El gol de Diego Aguirre
El "día de las brujas" de 1987 parecía ideal para que los "diablos rojos" del América  ganaran por fin la Copa Libertadores, después de dos intentos fallidos en 1985 y 1986. Jugaban en el estadio Nacional de Santiago de Chile frente a Peñarol y el partido iba 0-0, un marcador que les permitiría ser campeones. Iban 119 minutos y 55 segundos de juego. Sólo faltaban cinco segundos para alcanzar la gloria. Era cuestión de que el árbitro chileno Hernán Silva se metiera el silbato a la boca y listo. Sin embargo, en ese momento el uruguayo Daniel Vidal tomó un rebote y le metió un pase corto en el borde del área a Diego Aguirre, que enganchó hacia adentro, hizo una diagonal hacia el arco y mandó un remate de zurda, cruzado, que venció al arquero Julio Falcioni. Fue gol de Peñarol, el gol que en el último instante del torneo volvió a frustrar el sueño americano. Mientras Aguirre corrió como un poseído a celebrar, los "diablos rojos" del América sintieron que los acababan de mandar para el infierno.
Parecía que una pila de reflectores apuntaba hacia él. Camilo Villegas no gritó. Casi ni festejó.
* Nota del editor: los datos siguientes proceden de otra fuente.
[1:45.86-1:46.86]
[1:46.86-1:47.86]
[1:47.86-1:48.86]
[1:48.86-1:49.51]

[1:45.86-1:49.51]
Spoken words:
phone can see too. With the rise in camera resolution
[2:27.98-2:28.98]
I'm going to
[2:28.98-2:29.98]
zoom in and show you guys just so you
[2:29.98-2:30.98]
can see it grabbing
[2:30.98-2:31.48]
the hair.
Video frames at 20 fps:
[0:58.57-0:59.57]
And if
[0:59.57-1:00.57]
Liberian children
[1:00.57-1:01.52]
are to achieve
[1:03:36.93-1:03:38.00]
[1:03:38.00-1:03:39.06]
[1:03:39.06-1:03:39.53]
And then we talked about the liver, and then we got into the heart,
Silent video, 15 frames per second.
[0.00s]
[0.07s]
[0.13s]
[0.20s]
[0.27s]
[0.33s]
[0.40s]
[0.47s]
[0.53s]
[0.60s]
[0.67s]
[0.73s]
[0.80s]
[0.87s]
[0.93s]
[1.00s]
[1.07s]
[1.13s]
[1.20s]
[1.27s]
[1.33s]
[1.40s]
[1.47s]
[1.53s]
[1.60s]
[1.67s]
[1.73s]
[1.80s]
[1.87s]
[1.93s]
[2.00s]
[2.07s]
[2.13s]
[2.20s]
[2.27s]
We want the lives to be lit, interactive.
Segundos antes, el último de sus 265 golpes en cuatro días hizo que la bola recorriera menos de un metro para meterse en el hoyo 18 del campo del Cog Hill Golf and Country Club, en Lemont (Illinois, Estados Unidos). Él se quedó parado en el mismo sitio en el que hizo el tiro, miró hacia arriba y solamente levantó su puño derecho. No necesitaba muchas expresiones más para demostrar su alegría por el primer triunfo de un colombiano en un torneo del PGA Tour, el BMW Championship del 2008. Y se pudo haber quedado así todo el resto del día, hasta que su caddie, Gary Matthews, lo sacó del éxtasis solitario de la victoria con un fuerte abrazo. Ahí sí comenzó, en serio, el festejo de todos.
Pambelé  vs. Frazer
Antonio Cervantes, a quien conoció cuando compartieron habitación años atrás en Caracas, era el rival adecuado para el lucimiento del panameño Alfonso "Peppermint" Frazer en la defensa del campeonato welter junior de la Asociación Mundial de Boxeo (AMB). "Kid Pambelé", como se apodaba al colombiano, era tosco. Así fue en nueve asaltos de una pelea pactada a 15. En el décimo, el palenquero descargó un arsenal ofensivo violento y se proclamó en el primer campeón mundial del boxeo colombiano. A Frazer lo tildaron de cobarde, pero Cervantes creció y llegó a ser el mejor del mundo, libra por libra. Años después, el panameño declaró una verdad: "La noche del 28 de octubre en Ciudad de Panamá nació un monstruo".